* **WORK REQUIRED**
Exactly as they appear below, repeat the lines from the one with "[0:02.50-0:03.00]" through the one with "[0:07.50-0:08.50]", and no others.

* **SOURCE RECORDS**
= = = =

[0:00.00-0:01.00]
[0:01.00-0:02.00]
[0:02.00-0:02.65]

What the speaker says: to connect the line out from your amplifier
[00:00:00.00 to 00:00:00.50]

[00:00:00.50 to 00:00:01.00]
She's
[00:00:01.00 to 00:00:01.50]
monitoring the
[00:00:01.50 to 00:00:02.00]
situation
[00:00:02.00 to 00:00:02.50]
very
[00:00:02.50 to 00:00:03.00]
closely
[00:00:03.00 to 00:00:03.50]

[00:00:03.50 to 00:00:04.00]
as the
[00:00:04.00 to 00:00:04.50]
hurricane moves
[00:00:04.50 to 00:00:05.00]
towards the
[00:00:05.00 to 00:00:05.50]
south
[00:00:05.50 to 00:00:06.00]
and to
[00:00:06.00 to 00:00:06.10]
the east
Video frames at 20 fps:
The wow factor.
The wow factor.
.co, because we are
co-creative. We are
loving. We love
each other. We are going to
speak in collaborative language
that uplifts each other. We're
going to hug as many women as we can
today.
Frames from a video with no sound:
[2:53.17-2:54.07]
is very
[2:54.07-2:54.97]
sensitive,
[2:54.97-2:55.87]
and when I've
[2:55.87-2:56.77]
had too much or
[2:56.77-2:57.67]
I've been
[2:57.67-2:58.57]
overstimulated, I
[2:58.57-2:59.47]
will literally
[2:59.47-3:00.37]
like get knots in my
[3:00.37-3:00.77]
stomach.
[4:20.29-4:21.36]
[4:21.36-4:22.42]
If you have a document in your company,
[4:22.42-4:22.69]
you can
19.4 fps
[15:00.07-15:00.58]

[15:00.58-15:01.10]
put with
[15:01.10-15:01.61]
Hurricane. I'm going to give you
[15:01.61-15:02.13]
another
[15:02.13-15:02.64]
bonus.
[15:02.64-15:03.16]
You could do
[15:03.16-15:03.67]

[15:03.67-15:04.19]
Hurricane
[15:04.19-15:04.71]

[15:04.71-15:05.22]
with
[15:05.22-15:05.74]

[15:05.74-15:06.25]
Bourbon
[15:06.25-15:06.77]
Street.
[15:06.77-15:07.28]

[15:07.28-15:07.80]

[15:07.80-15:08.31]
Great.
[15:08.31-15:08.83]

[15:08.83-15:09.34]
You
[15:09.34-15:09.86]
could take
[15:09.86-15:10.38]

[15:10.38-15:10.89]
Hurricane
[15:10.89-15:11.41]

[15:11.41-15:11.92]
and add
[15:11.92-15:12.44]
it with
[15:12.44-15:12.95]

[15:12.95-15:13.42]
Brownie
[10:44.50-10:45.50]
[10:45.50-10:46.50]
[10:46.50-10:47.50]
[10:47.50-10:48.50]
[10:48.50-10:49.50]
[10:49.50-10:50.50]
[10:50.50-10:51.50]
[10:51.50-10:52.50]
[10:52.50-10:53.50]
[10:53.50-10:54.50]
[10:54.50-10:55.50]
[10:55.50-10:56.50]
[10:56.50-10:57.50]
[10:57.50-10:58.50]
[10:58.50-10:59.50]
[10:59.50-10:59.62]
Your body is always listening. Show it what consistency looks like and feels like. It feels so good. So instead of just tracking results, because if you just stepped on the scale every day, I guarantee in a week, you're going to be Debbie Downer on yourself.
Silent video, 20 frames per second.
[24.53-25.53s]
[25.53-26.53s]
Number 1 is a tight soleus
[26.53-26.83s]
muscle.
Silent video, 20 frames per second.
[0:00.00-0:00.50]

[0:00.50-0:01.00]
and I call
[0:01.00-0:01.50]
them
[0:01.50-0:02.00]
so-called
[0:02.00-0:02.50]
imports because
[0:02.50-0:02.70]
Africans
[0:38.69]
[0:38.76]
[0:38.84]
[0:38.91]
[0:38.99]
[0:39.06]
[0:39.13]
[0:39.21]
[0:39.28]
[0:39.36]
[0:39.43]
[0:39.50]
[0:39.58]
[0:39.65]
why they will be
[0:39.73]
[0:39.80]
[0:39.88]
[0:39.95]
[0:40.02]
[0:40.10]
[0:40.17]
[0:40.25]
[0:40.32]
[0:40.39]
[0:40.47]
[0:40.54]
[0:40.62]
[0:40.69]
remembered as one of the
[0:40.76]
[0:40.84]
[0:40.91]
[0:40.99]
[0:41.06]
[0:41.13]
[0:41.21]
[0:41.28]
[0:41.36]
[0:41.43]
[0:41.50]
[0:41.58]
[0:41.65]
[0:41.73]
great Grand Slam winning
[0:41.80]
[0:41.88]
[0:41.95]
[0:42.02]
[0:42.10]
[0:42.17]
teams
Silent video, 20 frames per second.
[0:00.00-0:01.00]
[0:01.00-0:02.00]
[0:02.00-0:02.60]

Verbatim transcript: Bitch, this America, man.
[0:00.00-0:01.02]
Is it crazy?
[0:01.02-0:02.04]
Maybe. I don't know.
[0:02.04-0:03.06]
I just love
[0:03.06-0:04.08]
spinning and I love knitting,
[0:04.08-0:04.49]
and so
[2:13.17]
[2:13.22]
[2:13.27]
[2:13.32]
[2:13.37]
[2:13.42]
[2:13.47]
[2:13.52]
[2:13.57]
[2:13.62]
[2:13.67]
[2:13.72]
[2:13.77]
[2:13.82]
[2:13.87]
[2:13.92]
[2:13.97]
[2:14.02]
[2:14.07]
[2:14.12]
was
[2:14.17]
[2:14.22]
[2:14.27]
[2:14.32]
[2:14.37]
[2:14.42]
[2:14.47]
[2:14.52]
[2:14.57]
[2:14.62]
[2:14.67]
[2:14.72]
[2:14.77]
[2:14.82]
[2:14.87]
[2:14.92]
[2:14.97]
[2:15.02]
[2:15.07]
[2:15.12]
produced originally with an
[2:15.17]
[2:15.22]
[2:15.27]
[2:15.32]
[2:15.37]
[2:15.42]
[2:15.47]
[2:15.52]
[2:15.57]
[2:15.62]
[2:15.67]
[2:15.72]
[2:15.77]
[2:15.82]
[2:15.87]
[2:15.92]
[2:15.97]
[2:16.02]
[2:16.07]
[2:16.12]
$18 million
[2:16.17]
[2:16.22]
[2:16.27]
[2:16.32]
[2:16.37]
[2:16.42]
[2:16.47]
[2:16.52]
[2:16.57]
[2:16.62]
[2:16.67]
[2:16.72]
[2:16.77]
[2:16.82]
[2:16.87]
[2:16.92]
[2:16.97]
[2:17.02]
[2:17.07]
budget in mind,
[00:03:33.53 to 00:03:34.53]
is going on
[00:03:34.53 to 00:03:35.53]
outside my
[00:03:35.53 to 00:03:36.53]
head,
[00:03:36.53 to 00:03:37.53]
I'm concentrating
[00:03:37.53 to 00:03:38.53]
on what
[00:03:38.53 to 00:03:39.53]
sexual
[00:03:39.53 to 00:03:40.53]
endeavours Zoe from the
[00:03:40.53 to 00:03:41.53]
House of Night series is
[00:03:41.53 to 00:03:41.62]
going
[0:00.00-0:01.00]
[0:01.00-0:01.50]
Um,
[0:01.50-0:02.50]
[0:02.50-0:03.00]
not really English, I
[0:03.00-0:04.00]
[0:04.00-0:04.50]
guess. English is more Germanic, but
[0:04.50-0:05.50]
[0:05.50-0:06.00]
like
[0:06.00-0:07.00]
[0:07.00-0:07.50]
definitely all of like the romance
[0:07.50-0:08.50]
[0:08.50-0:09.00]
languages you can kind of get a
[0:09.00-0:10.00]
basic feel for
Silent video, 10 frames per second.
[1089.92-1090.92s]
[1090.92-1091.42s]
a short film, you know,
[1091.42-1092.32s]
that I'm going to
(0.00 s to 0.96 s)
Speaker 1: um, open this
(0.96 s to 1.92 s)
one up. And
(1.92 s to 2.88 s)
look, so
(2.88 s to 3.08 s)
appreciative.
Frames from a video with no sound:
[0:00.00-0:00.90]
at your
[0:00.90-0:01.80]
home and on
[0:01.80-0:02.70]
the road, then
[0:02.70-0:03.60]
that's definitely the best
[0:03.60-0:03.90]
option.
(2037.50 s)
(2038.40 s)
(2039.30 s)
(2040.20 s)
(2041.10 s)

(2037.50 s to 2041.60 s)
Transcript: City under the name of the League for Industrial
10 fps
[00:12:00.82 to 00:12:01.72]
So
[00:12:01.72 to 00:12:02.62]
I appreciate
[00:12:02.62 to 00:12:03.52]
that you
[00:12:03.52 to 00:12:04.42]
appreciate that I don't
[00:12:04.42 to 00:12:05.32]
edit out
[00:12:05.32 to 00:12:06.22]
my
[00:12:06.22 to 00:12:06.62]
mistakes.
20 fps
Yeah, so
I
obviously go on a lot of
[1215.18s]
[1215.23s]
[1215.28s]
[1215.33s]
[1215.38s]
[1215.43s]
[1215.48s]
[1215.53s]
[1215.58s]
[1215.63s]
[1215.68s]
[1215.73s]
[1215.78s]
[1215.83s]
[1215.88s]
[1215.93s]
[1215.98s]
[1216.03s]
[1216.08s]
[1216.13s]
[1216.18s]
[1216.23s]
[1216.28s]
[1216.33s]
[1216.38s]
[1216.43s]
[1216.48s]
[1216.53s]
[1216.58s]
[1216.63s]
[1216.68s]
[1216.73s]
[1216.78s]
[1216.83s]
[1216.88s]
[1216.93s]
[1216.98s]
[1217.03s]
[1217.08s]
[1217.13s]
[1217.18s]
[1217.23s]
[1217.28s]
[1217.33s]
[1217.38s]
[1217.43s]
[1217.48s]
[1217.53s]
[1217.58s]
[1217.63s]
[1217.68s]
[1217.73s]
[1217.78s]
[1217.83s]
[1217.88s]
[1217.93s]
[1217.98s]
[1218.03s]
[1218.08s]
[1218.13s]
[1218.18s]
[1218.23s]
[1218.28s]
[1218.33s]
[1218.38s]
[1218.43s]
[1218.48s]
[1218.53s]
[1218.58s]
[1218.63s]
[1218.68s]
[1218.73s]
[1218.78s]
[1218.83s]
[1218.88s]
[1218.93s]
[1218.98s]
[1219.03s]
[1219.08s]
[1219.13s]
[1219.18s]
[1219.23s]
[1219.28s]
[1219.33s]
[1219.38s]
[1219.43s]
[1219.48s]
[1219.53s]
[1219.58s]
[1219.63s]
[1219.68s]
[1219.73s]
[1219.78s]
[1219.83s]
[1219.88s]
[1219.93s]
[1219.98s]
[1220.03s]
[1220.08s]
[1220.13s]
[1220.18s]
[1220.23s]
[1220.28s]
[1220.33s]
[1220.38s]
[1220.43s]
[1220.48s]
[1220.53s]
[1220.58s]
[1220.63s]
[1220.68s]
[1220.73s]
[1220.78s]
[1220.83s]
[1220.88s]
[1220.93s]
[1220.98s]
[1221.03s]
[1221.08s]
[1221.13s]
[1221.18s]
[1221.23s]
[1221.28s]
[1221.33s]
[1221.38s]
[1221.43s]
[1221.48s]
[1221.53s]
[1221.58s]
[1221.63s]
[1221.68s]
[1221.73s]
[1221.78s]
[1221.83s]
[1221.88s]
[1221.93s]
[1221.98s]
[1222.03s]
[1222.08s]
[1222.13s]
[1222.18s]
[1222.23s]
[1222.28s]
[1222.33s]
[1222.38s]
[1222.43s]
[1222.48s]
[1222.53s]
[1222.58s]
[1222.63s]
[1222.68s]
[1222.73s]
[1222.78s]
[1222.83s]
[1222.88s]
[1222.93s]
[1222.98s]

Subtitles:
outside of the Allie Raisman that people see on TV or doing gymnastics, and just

= = = =

* **RESPONSE TO THIS TASK**
[0:02.50-0:03.00]
not really English, I
[0:03.00-0:04.00]
[0:04.00-0:04.50]
guess. English is more Germanic, but
[0:04.50-0:05.50]
[0:05.50-0:06.00]
like
[0:06.00-0:07.00]
[0:07.00-0:07.50]
definitely all of like the romance
[0:07.50-0:08.50]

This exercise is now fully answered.